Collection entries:
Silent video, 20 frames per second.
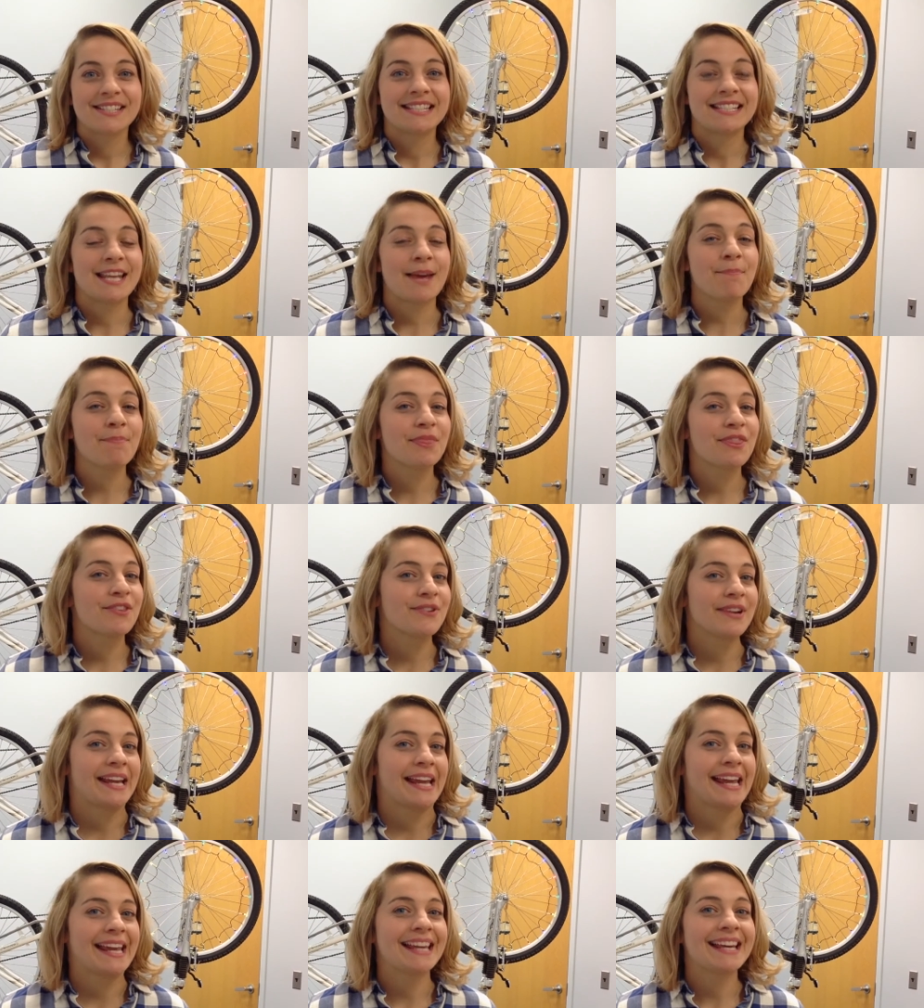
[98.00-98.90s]
Step
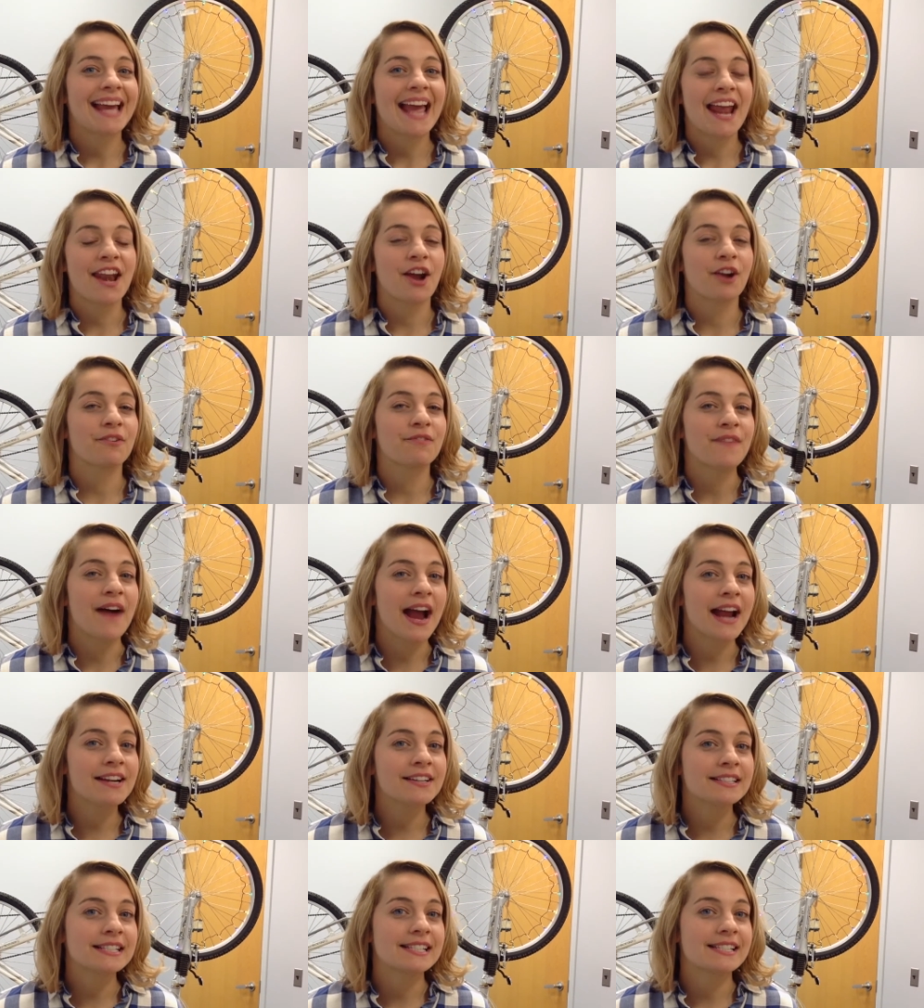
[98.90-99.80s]
three, and our
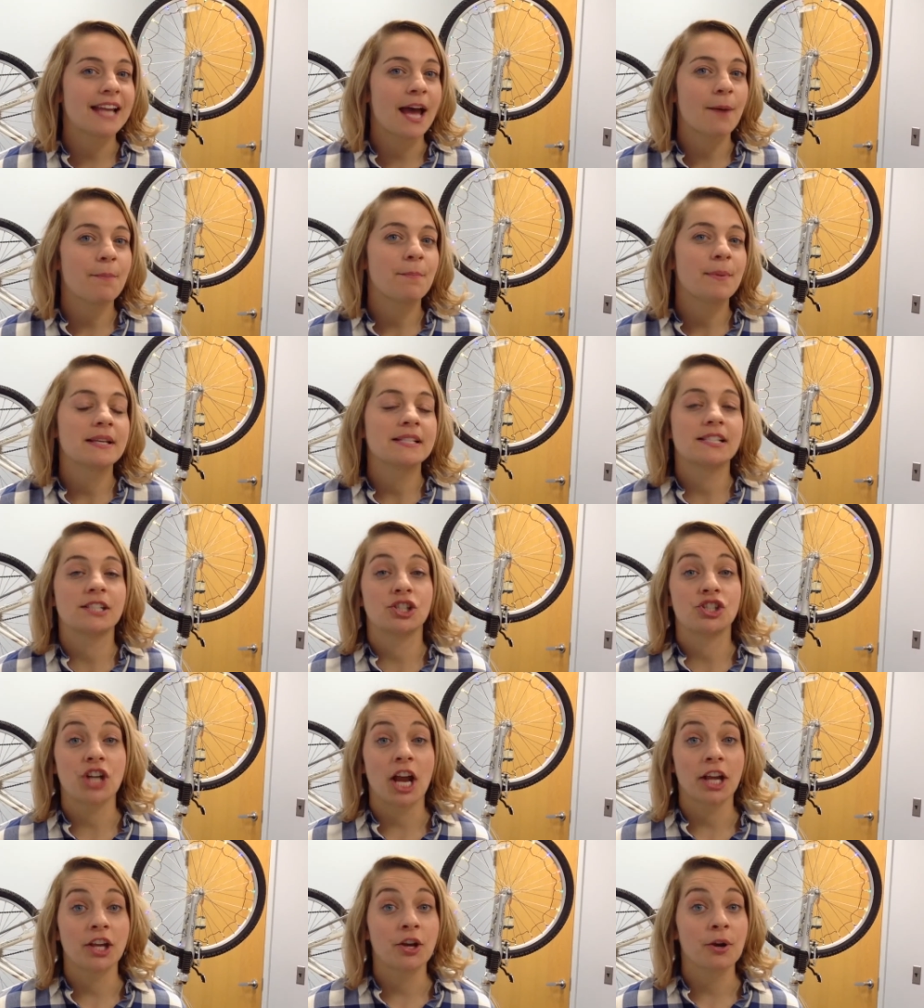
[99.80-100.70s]
final step, is to
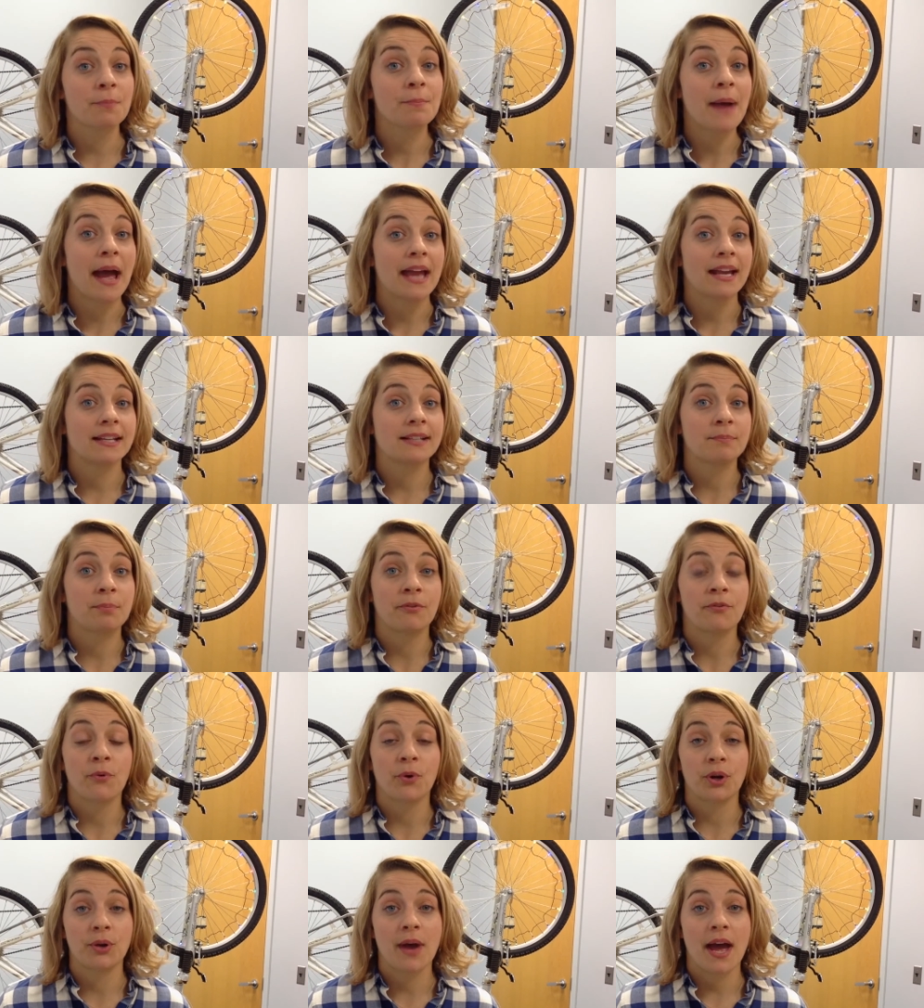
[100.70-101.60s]
check your bike
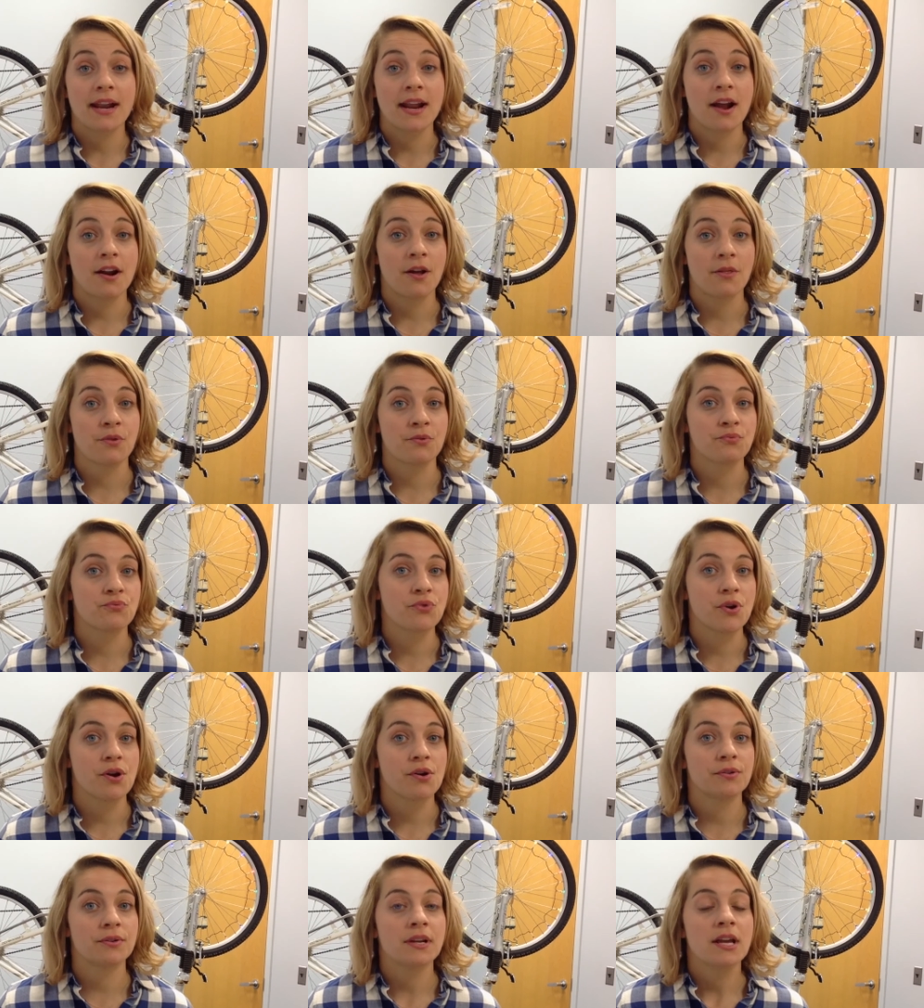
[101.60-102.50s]
before you head out on the
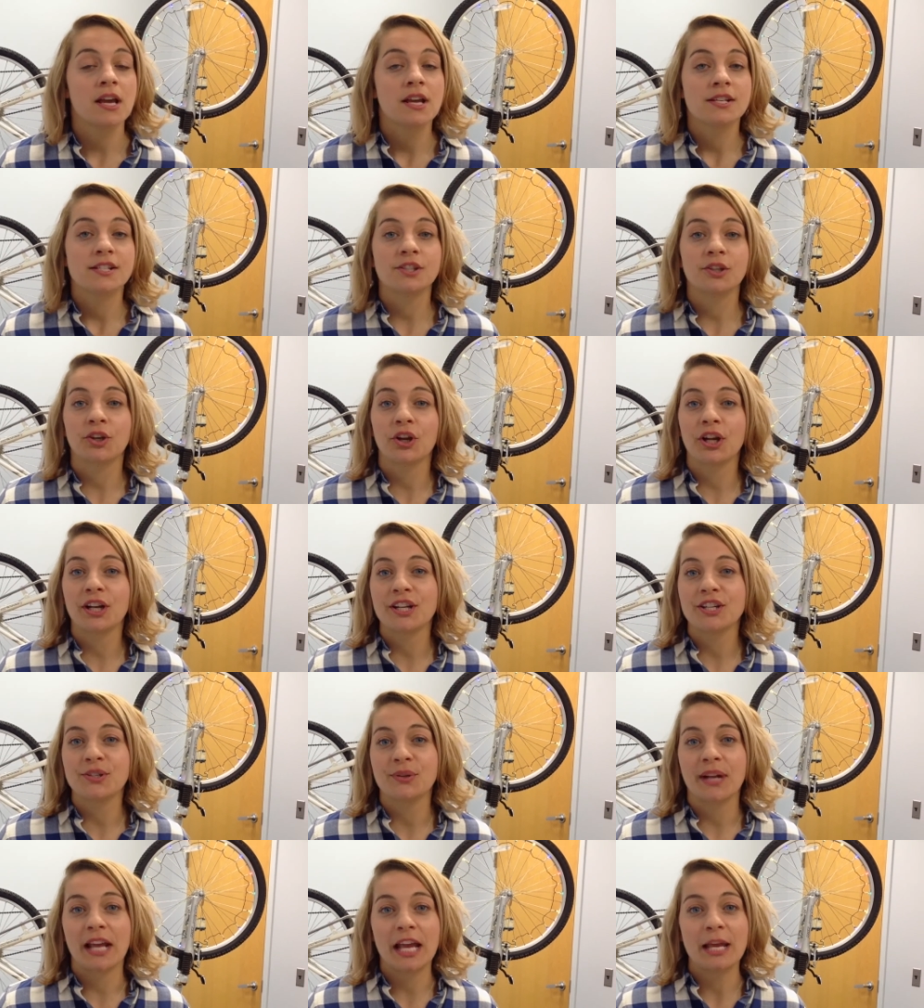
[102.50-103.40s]
road. So you're gonna
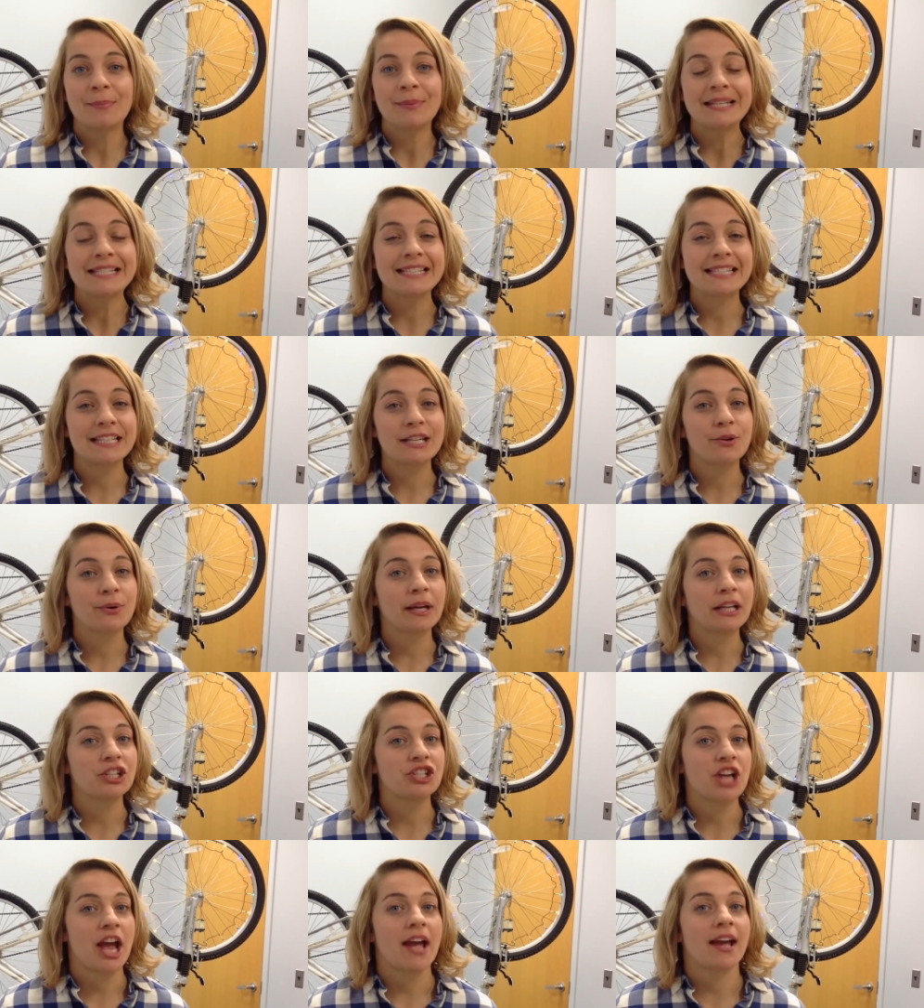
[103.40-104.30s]
do an ABC
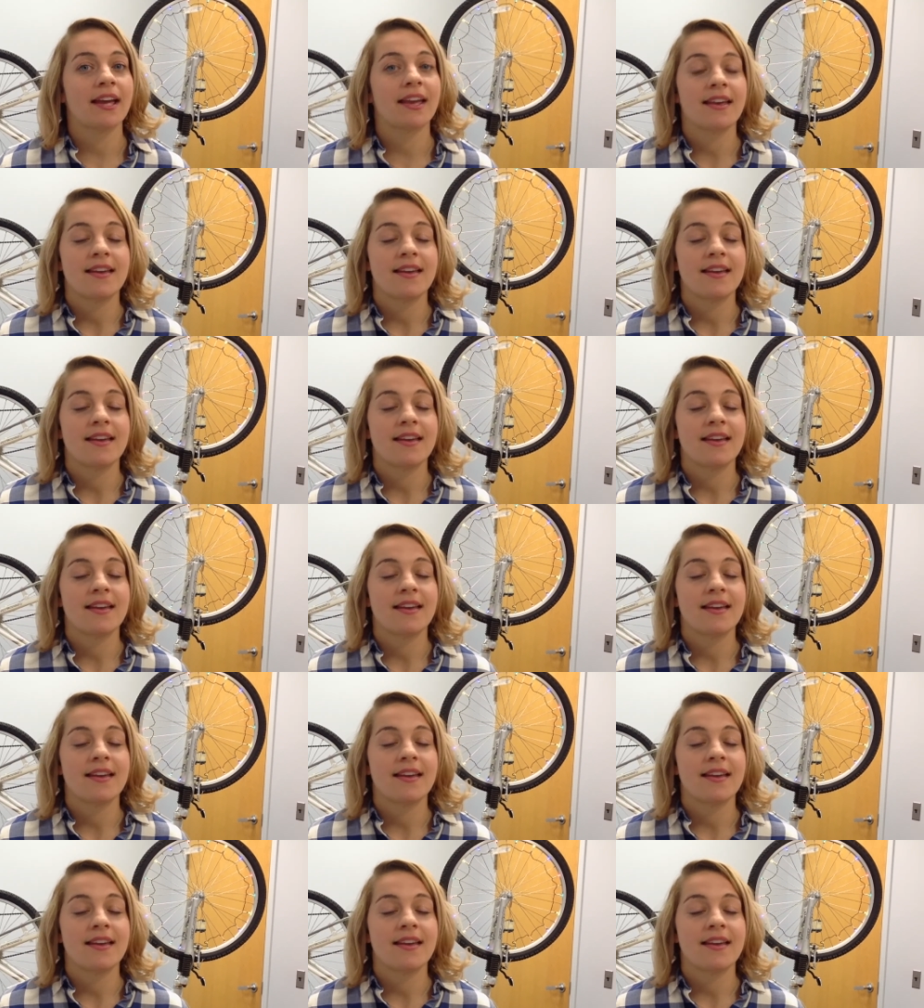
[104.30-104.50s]
quick check.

Task requirements:
Please repeat the data verbatim and leave the pictures out of your copy.

Task output:
Silent video, 20 frames per second.
[98.00-98.90s]
Step
[98.90-99.80s]
three, and our
[99.80-100.70s]
final step, is to
[100.70-101.60s]
check your bike
[101.60-102.50s]
before you head out on the
[102.50-103.40s]
road. So you're gonna
[103.40-104.30s]
do an ABC
[104.30-104.50s]
quick check.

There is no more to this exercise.